Instructions to follow: The data should be written out in full, exactly as it stands, and the pictures dropped.

[[ Source records open ]]

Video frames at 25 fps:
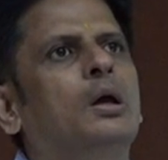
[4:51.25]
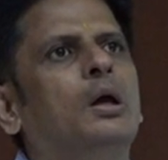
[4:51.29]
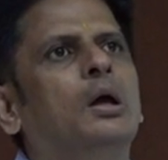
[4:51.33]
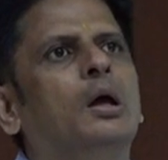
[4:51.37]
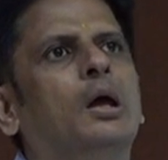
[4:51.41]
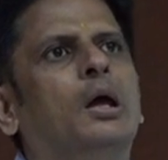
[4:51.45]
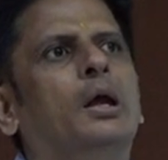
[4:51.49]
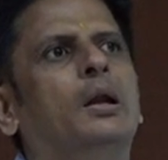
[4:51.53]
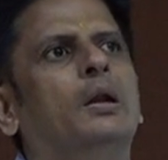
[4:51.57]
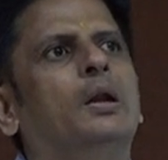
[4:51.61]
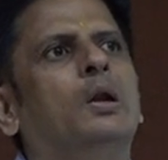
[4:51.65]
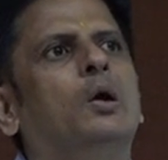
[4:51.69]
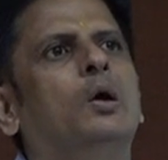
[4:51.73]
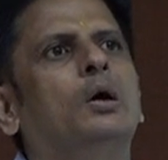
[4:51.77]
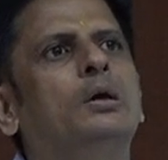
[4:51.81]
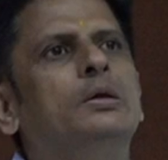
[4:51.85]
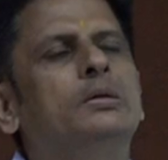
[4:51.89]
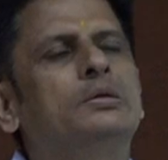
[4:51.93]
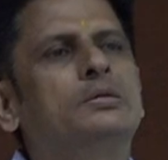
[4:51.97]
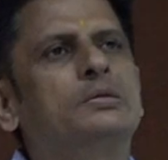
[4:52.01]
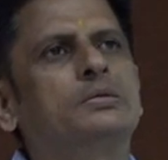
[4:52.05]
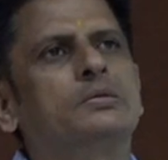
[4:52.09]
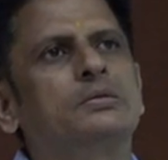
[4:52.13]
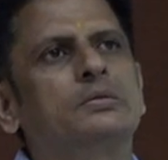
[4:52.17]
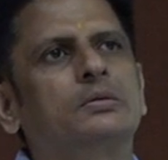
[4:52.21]
and law
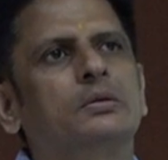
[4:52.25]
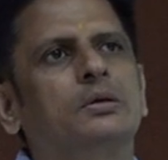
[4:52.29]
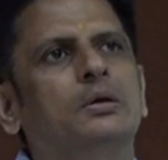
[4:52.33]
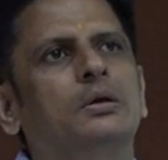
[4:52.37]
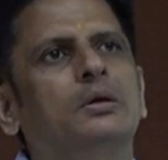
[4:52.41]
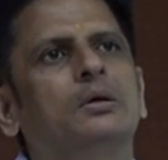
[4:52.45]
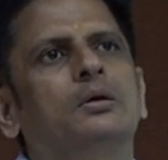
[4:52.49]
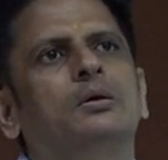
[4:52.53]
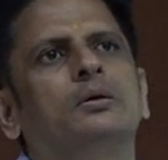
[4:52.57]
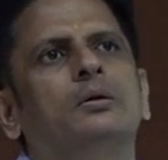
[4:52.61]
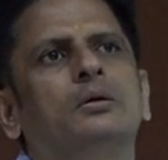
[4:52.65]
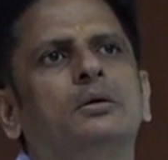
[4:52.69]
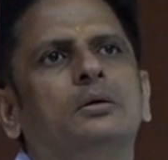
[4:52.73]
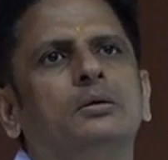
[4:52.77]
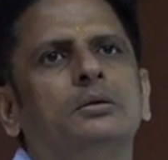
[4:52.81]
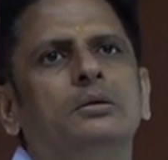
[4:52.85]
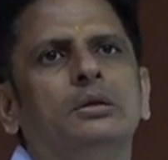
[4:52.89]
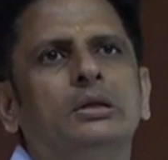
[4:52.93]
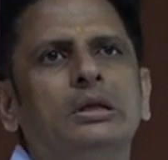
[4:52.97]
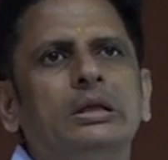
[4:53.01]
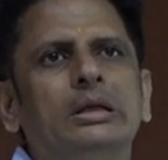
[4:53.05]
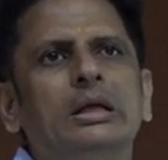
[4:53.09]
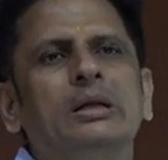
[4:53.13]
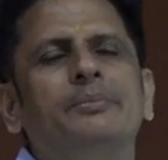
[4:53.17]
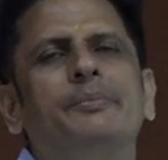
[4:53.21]
is a
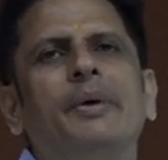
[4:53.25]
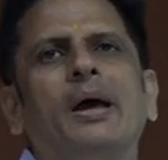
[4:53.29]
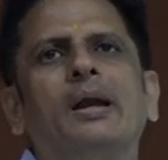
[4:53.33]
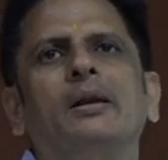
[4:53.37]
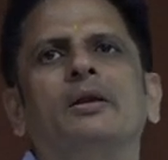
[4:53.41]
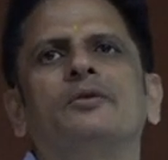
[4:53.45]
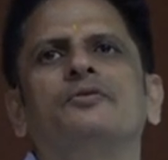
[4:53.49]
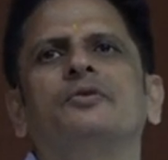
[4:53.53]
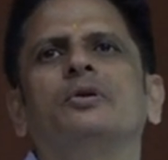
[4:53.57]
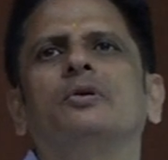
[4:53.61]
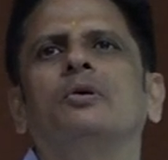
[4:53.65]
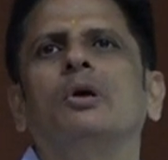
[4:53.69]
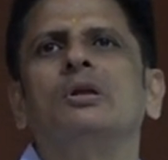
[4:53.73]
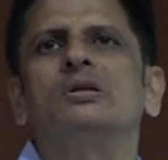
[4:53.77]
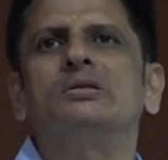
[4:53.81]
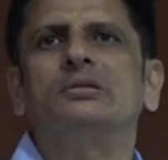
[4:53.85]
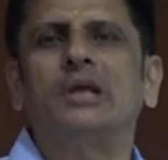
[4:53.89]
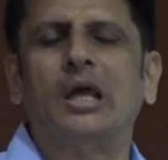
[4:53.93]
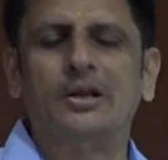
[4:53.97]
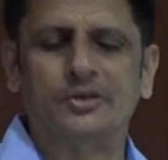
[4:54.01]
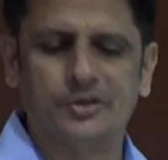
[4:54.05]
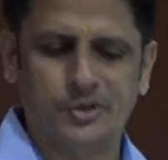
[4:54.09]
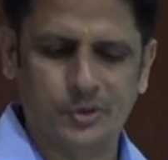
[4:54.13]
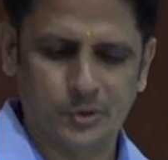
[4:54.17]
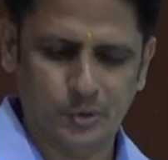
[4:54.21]
legal fallacy called
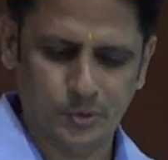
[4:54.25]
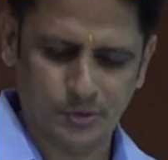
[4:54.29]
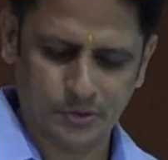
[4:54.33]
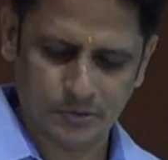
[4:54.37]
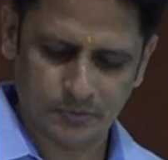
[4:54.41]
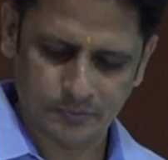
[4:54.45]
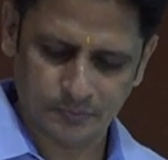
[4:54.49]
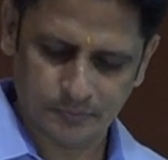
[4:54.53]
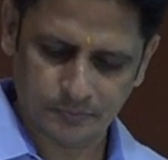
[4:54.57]
statute.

[[ Source records closed ]]

Problem solution:
Video frames at 25 fps:
[4:51.25]
[4:51.29]
[4:51.33]
[4:51.37]
[4:51.41]
[4:51.45]
[4:51.49]
[4:51.53]
[4:51.57]
[4:51.61]
[4:51.65]
[4:51.69]
[4:51.73]
[4:51.77]
[4:51.81]
[4:51.85]
[4:51.89]
[4:51.93]
[4:51.97]
[4:52.01]
[4:52.05]
[4:52.09]
[4:52.13]
[4:52.17]
[4:52.21]
and law
[4:52.25]
[4:52.29]
[4:52.33]
[4:52.37]
[4:52.41]
[4:52.45]
[4:52.49]
[4:52.53]
[4:52.57]
[4:52.61]
[4:52.65]
[4:52.69]
[4:52.73]
[4:52.77]
[4:52.81]
[4:52.85]
[4:52.89]
[4:52.93]
[4:52.97]
[4:53.01]
[4:53.05]
[4:53.09]
[4:53.13]
[4:53.17]
[4:53.21]
is a
[4:53.25]
[4:53.29]
[4:53.33]
[4:53.37]
[4:53.41]
[4:53.45]
[4:53.49]
[4:53.53]
[4:53.57]
[4:53.61]
[4:53.65]
[4:53.69]
[4:53.73]
[4:53.77]
[4:53.81]
[4:53.85]
[4:53.89]
[4:53.93]
[4:53.97]
[4:54.01]
[4:54.05]
[4:54.09]
[4:54.13]
[4:54.17]
[4:54.21]
legal fallacy called
[4:54.25]
[4:54.29]
[4:54.33]
[4:54.37]
[4:54.41]
[4:54.45]
[4:54.49]
[4:54.53]
[4:54.57]
statute.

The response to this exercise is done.